[Work required]: Please restate all of the records word for word, setting the pictures aside.

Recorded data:
■ ■ ■

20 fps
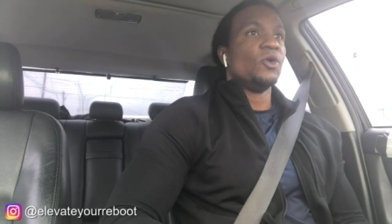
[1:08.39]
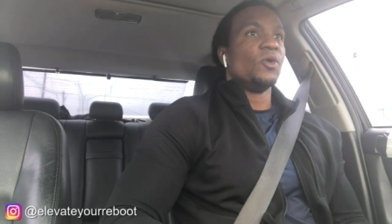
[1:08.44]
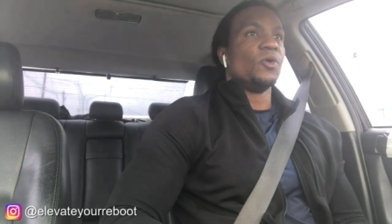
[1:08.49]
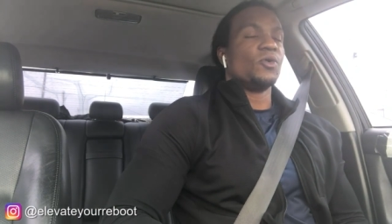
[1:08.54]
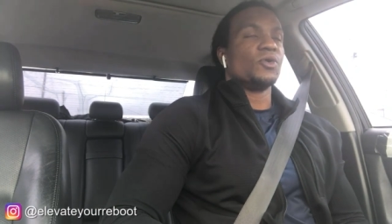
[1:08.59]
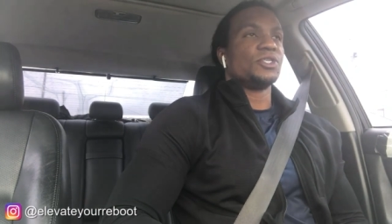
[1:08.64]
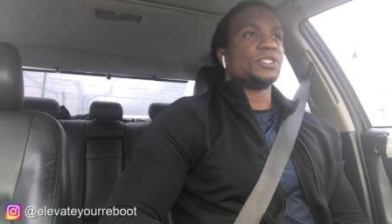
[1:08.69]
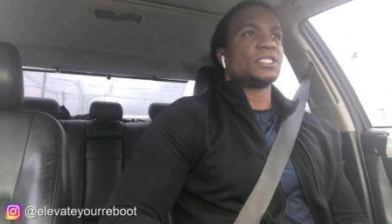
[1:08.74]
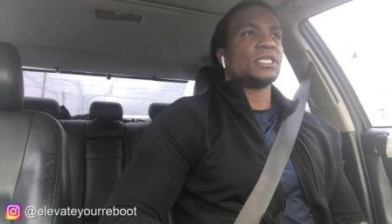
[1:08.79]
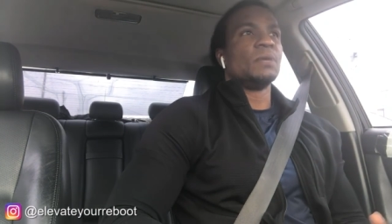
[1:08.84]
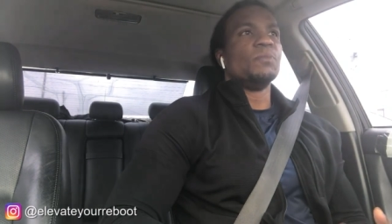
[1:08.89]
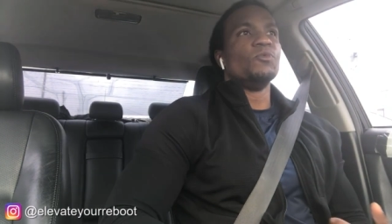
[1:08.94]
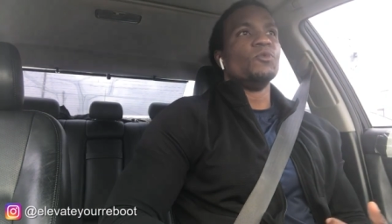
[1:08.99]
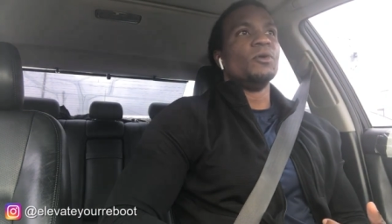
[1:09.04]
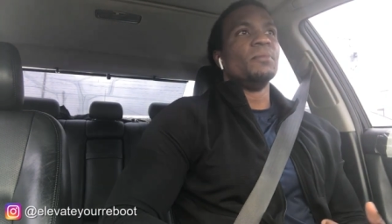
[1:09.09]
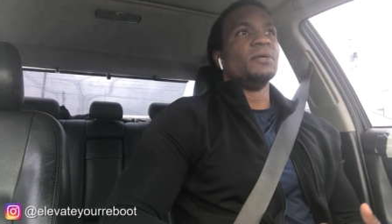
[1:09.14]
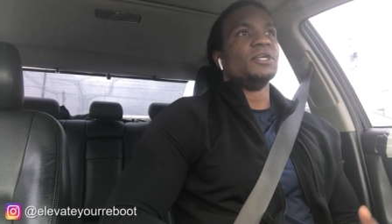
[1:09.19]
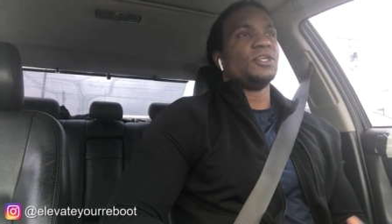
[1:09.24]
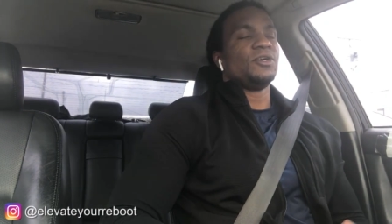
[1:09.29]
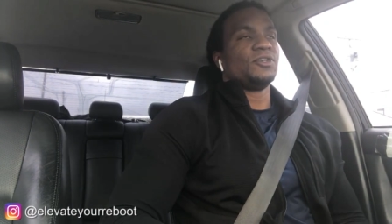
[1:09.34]
or some
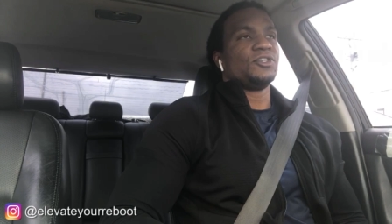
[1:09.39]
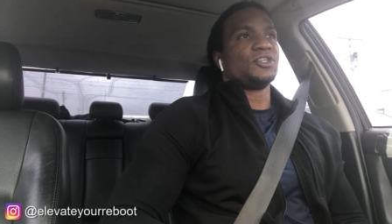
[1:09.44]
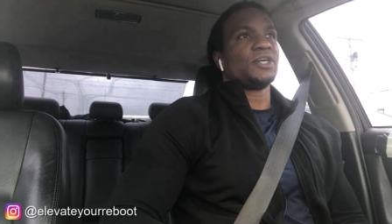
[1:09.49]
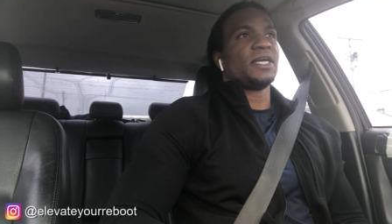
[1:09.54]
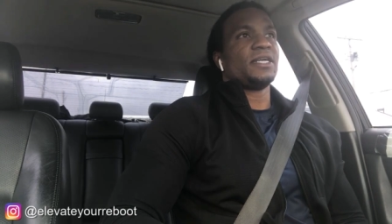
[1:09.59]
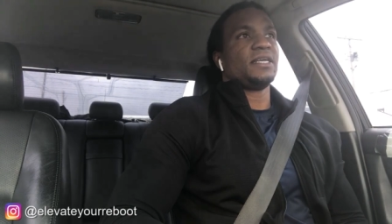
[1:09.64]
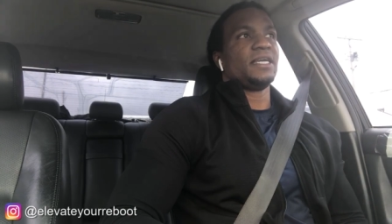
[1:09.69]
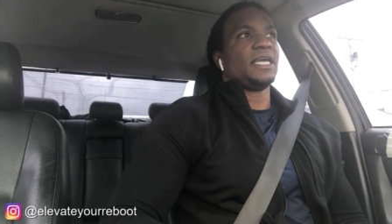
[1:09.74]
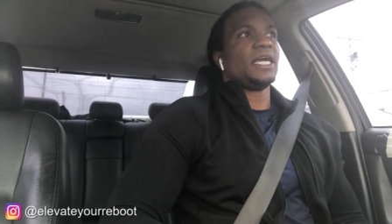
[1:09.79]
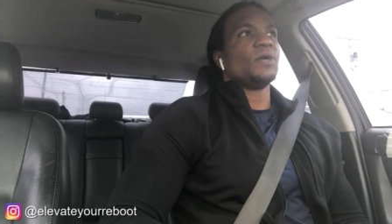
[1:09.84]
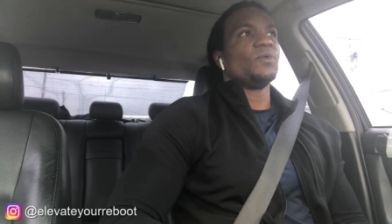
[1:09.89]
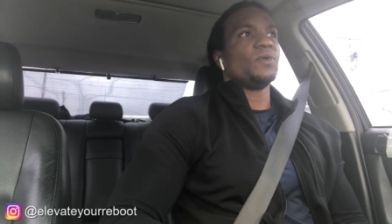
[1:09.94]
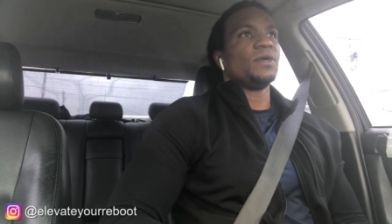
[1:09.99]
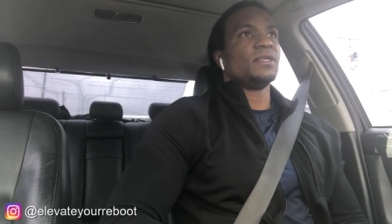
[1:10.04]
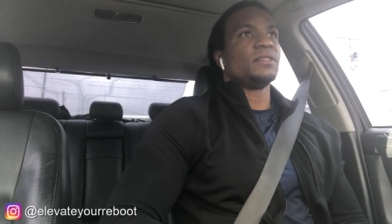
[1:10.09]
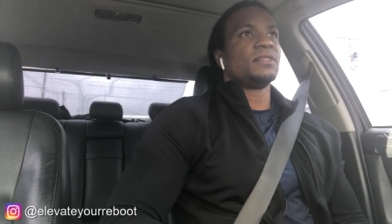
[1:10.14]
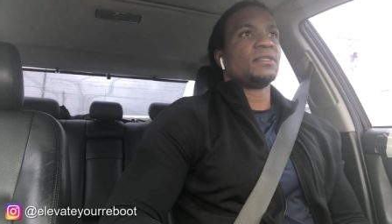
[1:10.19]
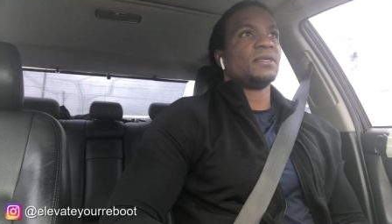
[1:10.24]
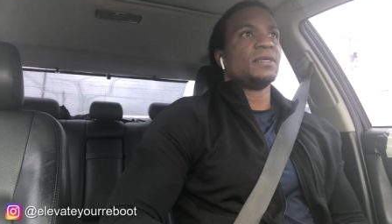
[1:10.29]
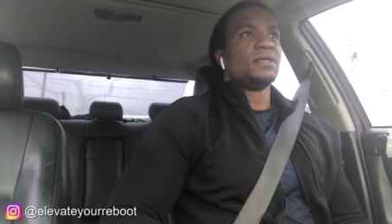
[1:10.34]
woman you're trying to get
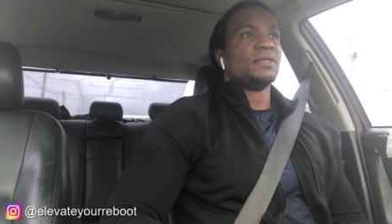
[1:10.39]
with.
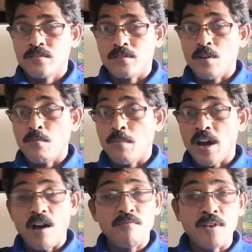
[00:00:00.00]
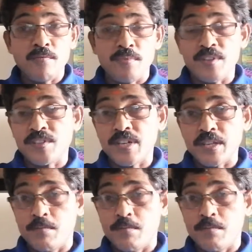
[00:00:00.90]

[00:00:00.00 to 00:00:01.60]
So now my half life finished already.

■ ■ ■

[Written reply]:
20 fps
[1:08.39]
[1:08.44]
[1:08.49]
[1:08.54]
[1:08.59]
[1:08.64]
[1:08.69]
[1:08.74]
[1:08.79]
[1:08.84]
[1:08.89]
[1:08.94]
[1:08.99]
[1:09.04]
[1:09.09]
[1:09.14]
[1:09.19]
[1:09.24]
[1:09.29]
[1:09.34]
or some
[1:09.39]
[1:09.44]
[1:09.49]
[1:09.54]
[1:09.59]
[1:09.64]
[1:09.69]
[1:09.74]
[1:09.79]
[1:09.84]
[1:09.89]
[1:09.94]
[1:09.99]
[1:10.04]
[1:10.09]
[1:10.14]
[1:10.19]
[1:10.24]
[1:10.29]
[1:10.34]
woman you're trying to get
[1:10.39]
with.
[00:00:00.00]
[00:00:00.90]

[00:00:00.00 to 00:00:01.60]
So now my half life finished already.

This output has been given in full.